Set in a picturesque location overlooking the town, this piece of old Europe is accessed over a drawbridge and still has the original cannons installed by the Spanish. Apart from its great views, other highlights include a small but very interesting archaeological museum (Museo de Arqueología) with numerous artifacts from a wide range of Mayan cultures, including a set of terra-cotta figurines from Jaína.
Campeche itself is worth exploring and offers a variety of accommodation options.
10. Valladolid and the Church of San Bernardino
A little farther east of Mérida and Chichén Itzá is the lovely colonial town of Valladolid. Its splendid old architecture and laid-back pace make it a fun overnight excursion from Cancún and Playa del Carmen.
Although it's the third largest city in Yucatán, it's not big - its population is just 50,000 - making it an easy place to explore on foot. In addition to its many brightly painted colonial homes, you'll be rewarded with a chance to visit the lovely old Convent of San Bernardino (Convent of San Bernardino de Siena), founded by the Franciscans in 1552.

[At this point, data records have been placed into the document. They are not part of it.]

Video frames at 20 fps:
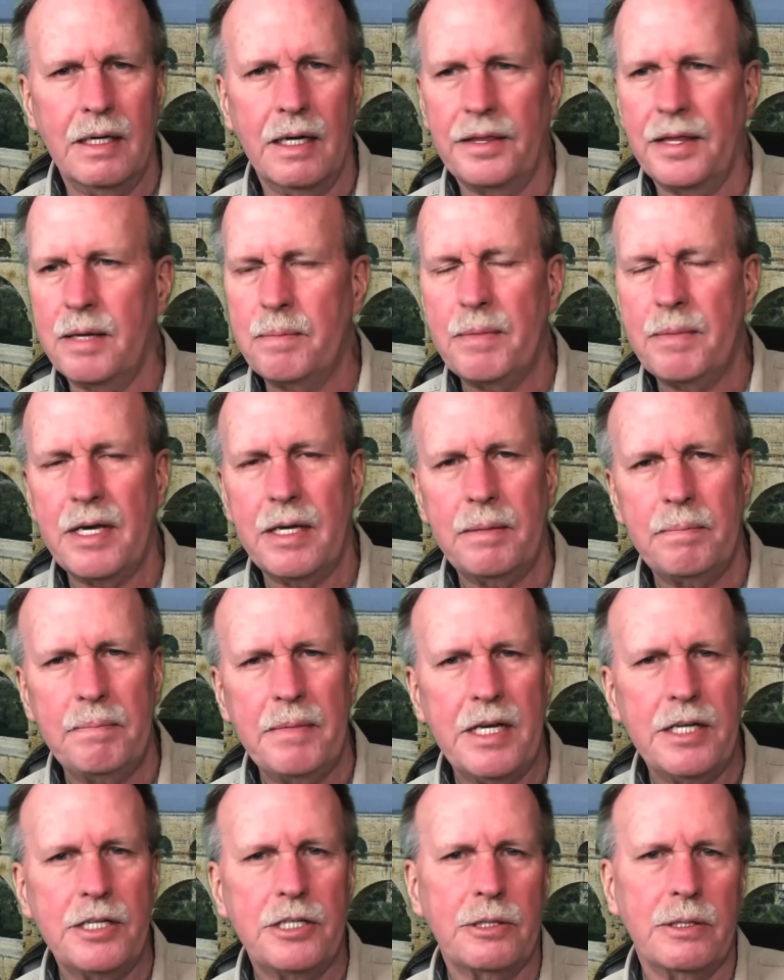They made
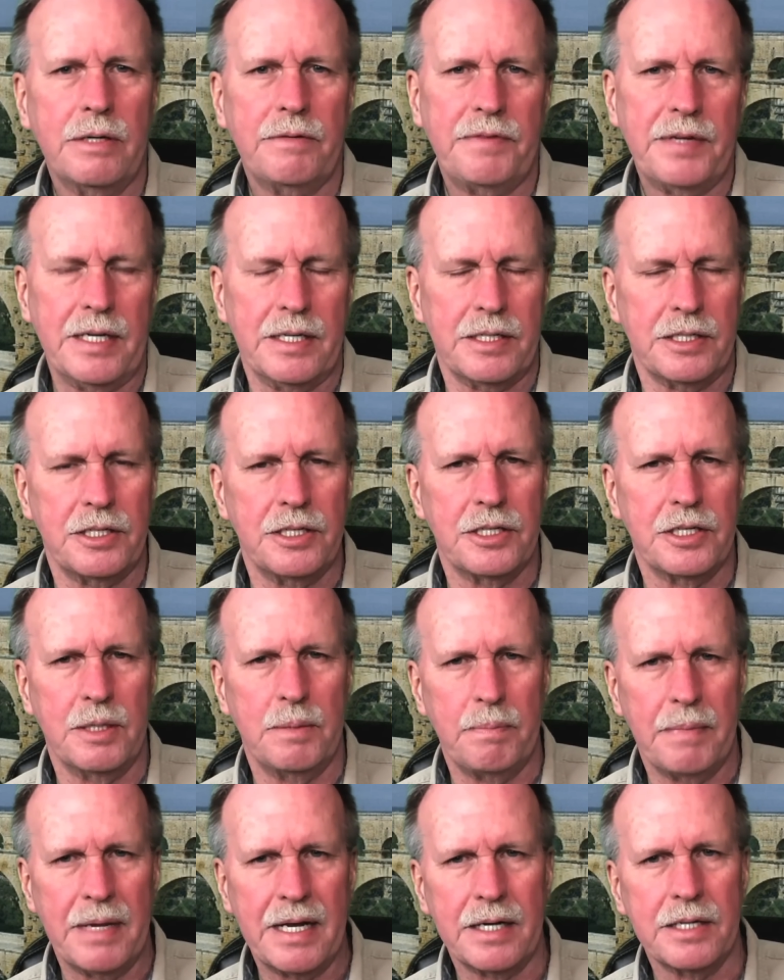major advances
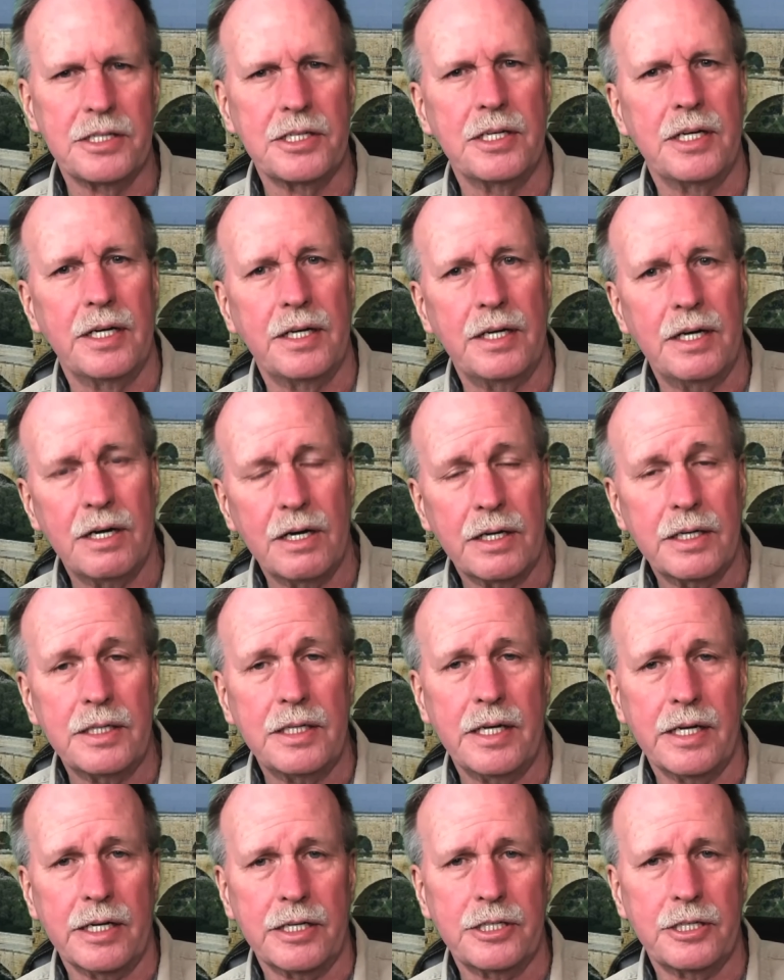in medicine and
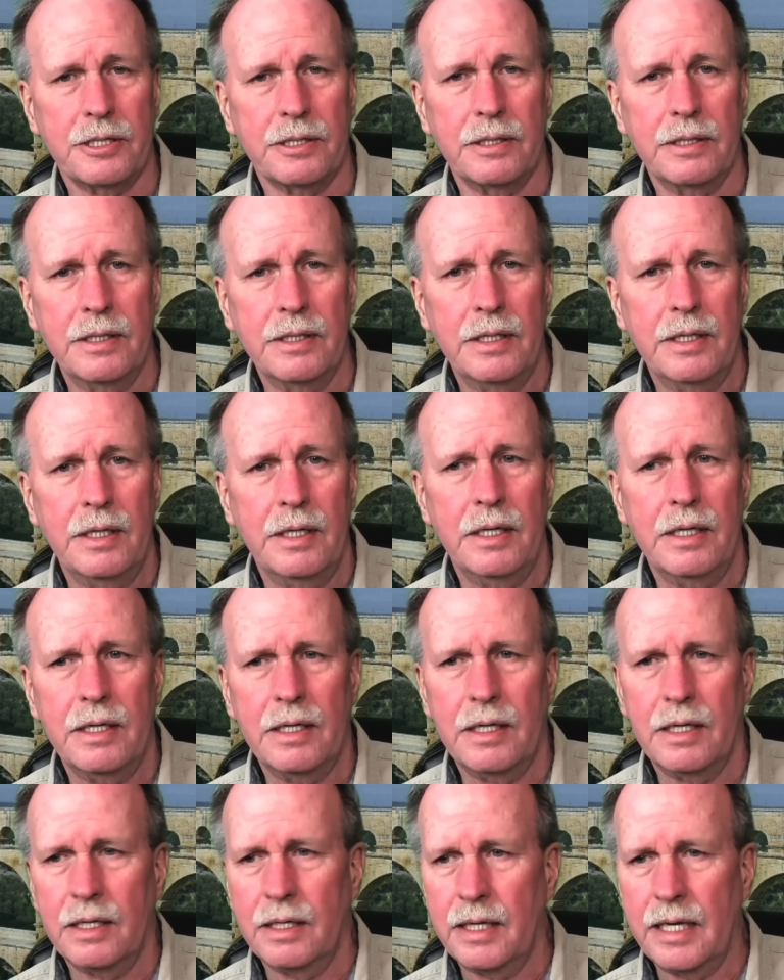architecture
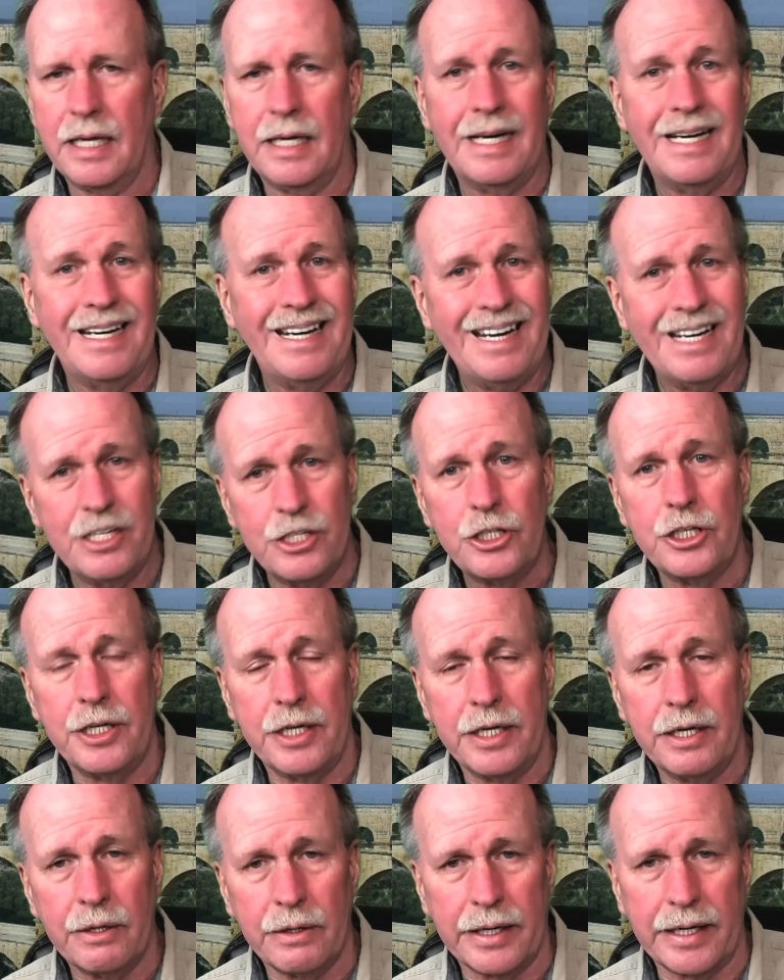and in
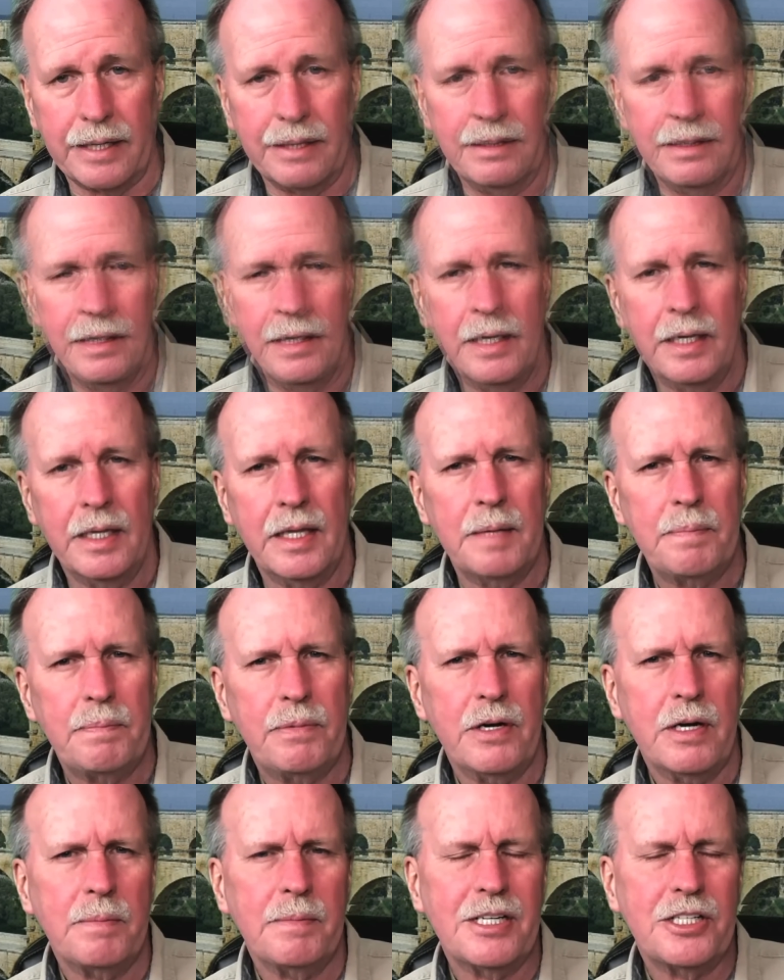engineering. They
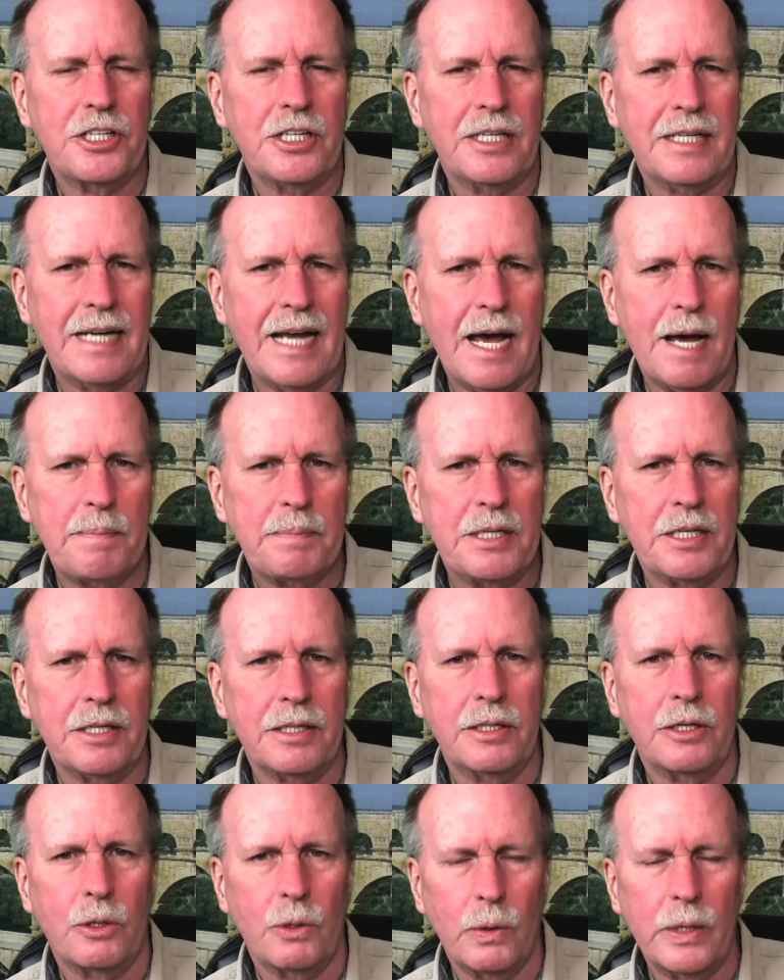pretty much
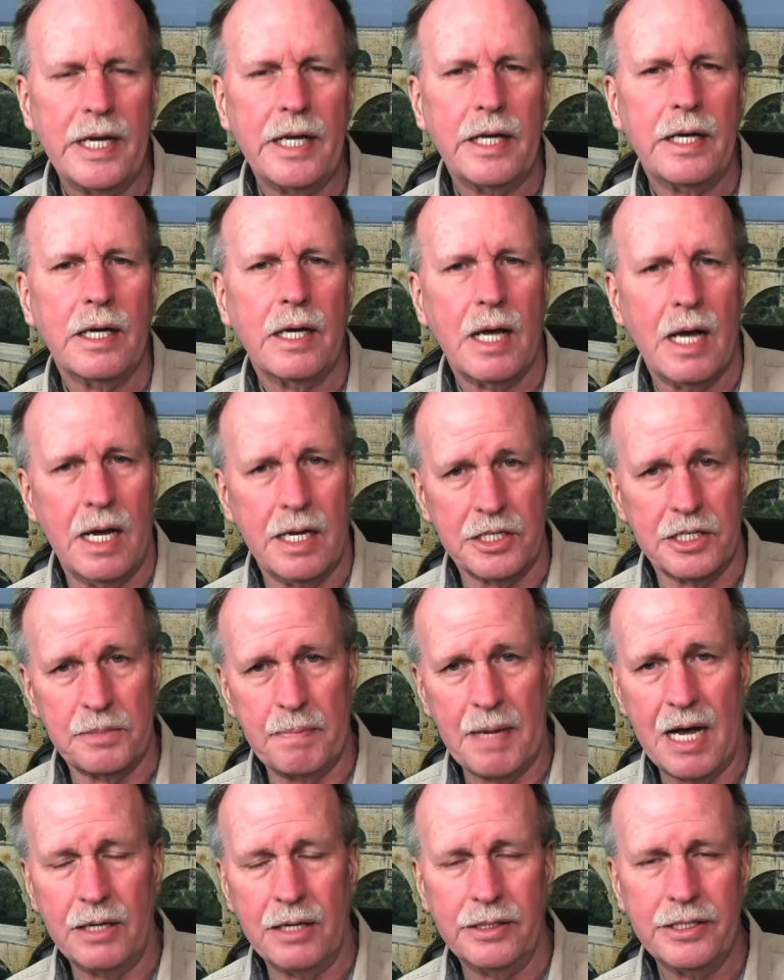adapted Greek
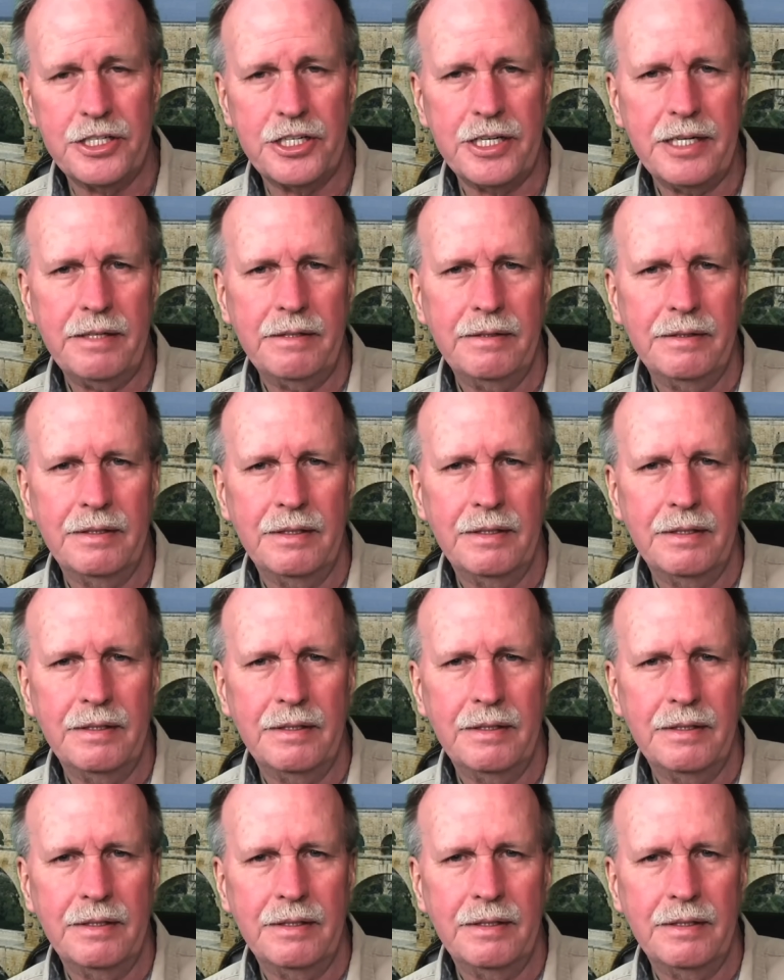cosmology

Valladolid is also notable for its many cenotes within an easy stroll of the city center, including the Cis-ha and Zac-hi cenotes, accessible via a gangway leading to the water's edge some 45 meters below (bring your swimsuits). Also worth visiting is the 20-meter-deep Cenote Dzitnup, a delightful spot with warm, cobalt blue water just a short drive outside the city.
11. Xplor Park
Located just a short drive from Playa del Carmen, Xplor Park offers numerous reasons for vacationers to drag themselves away from their resort for at least a half-day (though you could easily spend a day here).
Numerous fun activities and adventures are included with admission, many of them suitable for kids. Highlights include treetop trekking and ziplining, navigating through caverns and underground rivers on rafts, as well as fun amphibious vehicles (think mini-jeeps) that you can steer through the jungle-like setting along some five kilometers of trails.

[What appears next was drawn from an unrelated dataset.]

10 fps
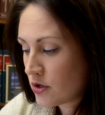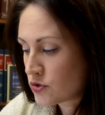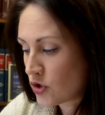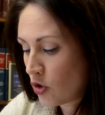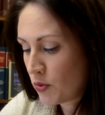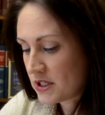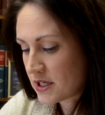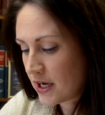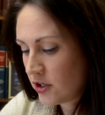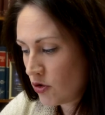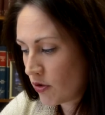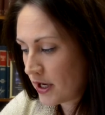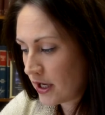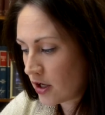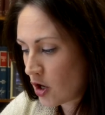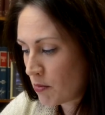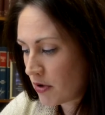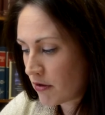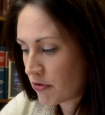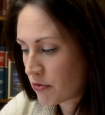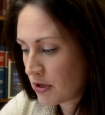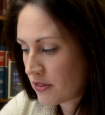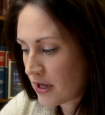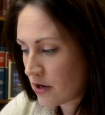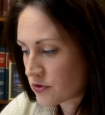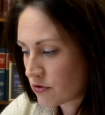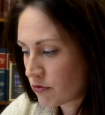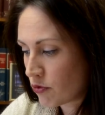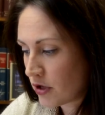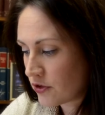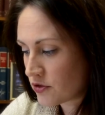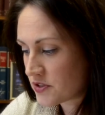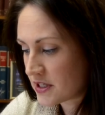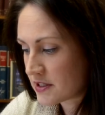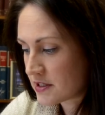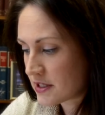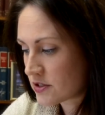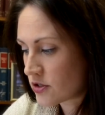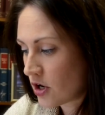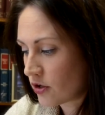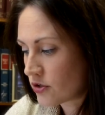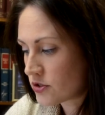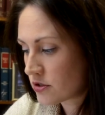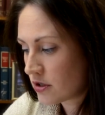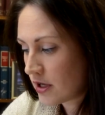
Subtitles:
So we take your income of $3,466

Other fun things to do here include swimming in a cavern full of stalactites and stalagmites, or simply lounging about and relaxing on the hammocks provided. The park also offers a variety of food and beverage options, too.

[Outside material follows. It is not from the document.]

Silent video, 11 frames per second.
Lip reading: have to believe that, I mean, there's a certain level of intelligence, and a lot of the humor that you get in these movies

12. Marvel at Bacalar Lagoon's Seven Shades of Blue
While most travelers to Quintana Roo stop at Tulum, those who keep driving south for a few more hours are rewarded with one of the best-kept secrets in all of Mexico: Bacalar Lagoon.
The second largest lake in Mexico is about four hours from Cancun, but certainly worth the trip and perhaps even an overnight stay. Those who make the journey are rewarded with an unbelievable color palette of different shades of blue. In fact, the nickname of Bacalar is "The Lake of Seven Colors."
The spectacular freshwater lake is a veritable playground for adventurous travelers. From kayaking to stand up paddleboarding, sailing, or swimming, activity is always humming on the mirror-like surface of the water.
Plenty of small eco-resorts dot the perimeter of the lake, which make for relaxing, laid-back stays, usually with docks on-site that lead directly out to the lake.